Zinke said his Democratic predecessor, Sally Jewell, also racked up significant expenses traveling to remote parts of the country.

"She took private charter airplanes and took helicopters. As interior secretary she was out hiking and doing what she was supposed to be doing," Zinke said.

Senators asked if the Interior Department has sufficiently analyzed a proposal to cut the royalty rate for offshore drilling by a third to 12.5 percent. Zinke responded that the data so far is "inconclusive" and a decision had not been reached yet.

"I would say there is an argument (for cutting)," Zinke said. "There is an argument on the other side too."

U.S. oil production has soared in recent years as a result of advances in drilling technology, but the increase has occurred mainly on private, rather than federal, lands.

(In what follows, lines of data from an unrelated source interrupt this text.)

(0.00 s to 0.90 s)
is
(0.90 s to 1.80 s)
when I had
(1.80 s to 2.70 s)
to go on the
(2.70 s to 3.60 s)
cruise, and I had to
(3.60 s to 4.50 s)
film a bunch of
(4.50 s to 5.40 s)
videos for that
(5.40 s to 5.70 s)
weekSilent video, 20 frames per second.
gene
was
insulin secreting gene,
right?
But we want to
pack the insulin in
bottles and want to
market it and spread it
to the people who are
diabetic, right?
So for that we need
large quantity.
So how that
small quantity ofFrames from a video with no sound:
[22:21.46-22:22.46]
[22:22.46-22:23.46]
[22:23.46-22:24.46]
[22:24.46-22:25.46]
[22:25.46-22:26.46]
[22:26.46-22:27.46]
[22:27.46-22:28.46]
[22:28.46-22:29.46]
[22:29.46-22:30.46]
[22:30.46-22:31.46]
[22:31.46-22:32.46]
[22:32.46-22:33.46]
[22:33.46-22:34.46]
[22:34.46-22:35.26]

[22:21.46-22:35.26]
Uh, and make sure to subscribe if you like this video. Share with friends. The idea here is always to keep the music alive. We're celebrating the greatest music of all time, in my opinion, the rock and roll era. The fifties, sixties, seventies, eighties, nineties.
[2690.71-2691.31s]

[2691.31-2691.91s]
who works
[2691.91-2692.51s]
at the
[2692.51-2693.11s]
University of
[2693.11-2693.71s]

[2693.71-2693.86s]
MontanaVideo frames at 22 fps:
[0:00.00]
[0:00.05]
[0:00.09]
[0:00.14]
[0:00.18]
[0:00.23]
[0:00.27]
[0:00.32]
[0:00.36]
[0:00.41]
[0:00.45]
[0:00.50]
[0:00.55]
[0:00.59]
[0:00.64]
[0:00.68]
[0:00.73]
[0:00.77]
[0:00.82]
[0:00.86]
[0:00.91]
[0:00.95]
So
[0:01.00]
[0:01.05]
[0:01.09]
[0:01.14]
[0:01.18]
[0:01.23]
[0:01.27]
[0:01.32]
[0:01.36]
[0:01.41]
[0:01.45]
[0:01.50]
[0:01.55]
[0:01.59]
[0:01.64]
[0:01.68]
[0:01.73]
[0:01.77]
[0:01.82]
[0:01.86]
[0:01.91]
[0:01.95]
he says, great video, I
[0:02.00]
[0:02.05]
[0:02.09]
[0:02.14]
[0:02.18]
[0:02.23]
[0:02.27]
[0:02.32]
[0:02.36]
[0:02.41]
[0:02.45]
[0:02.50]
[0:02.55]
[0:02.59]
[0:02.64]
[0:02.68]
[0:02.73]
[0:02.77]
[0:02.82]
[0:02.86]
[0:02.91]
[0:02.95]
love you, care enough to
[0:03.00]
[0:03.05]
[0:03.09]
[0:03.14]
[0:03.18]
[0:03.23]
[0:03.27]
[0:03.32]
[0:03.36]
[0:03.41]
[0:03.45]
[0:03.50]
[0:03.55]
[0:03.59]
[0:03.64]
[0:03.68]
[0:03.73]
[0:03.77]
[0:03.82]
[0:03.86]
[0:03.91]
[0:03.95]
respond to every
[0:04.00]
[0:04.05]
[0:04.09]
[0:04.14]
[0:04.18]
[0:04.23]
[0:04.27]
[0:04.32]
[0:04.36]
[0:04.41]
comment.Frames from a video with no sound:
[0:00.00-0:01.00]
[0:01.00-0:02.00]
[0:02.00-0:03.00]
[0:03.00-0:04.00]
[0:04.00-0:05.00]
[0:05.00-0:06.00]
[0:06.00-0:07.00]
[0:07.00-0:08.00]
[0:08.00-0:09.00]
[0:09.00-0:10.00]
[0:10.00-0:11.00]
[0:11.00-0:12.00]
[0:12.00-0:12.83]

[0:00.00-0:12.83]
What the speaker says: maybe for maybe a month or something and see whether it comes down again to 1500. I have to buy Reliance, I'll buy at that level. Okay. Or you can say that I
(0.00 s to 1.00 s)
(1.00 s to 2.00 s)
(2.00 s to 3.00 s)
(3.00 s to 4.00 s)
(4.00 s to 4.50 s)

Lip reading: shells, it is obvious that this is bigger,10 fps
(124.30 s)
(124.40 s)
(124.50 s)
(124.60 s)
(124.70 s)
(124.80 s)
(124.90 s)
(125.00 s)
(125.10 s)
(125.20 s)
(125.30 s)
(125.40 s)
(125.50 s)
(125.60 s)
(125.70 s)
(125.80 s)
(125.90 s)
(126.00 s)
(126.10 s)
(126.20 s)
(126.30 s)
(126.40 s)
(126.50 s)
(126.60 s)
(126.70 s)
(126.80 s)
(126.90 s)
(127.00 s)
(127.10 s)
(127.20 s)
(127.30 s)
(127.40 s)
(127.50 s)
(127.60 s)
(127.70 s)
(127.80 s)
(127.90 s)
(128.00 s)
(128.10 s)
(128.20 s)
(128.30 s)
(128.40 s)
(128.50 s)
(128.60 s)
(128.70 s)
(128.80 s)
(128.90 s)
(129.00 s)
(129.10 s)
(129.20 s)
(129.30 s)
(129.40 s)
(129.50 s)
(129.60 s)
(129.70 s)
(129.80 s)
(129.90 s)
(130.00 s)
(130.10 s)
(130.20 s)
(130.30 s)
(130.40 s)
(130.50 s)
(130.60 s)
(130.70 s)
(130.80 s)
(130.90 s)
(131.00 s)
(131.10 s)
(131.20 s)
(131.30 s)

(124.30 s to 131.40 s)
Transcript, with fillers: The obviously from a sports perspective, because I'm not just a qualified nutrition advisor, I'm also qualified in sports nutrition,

Zinke also faced questions from Louisiana’s Republican Senator John Kennedy, who was concerned about the impact of cutting royalties on Gulf Coast states that rely on the revenue to support coastal restoration projects.

Last October, after Louisiana was lashed by powerful hurricanes, the state’s share of offshore drilling royalties turned out to be half the $175 million it expected.

Zinke said he would supply the committee with data when available.

Zinke also took some heat from senators opposed to his January proposal to open up 90 percent of federal waters to drilling between 2019 and 2024. The proposal is opposed by Democratic and Republican lawmakers in a dozen states.

Washington state's Cantwell accused Zinke of playing politics when he told Florida Governor Rick Scott, who objected to drilling off of Florida's tourist-dependent coastlines, that his state would be exempt from any expansion in drilling.

Zinke said the Florida decision is "still in the process" of being reviewed and that he would recognize the opposition of other states, like Washington, that are "passionately opposed to oil and gas drilling off their coast."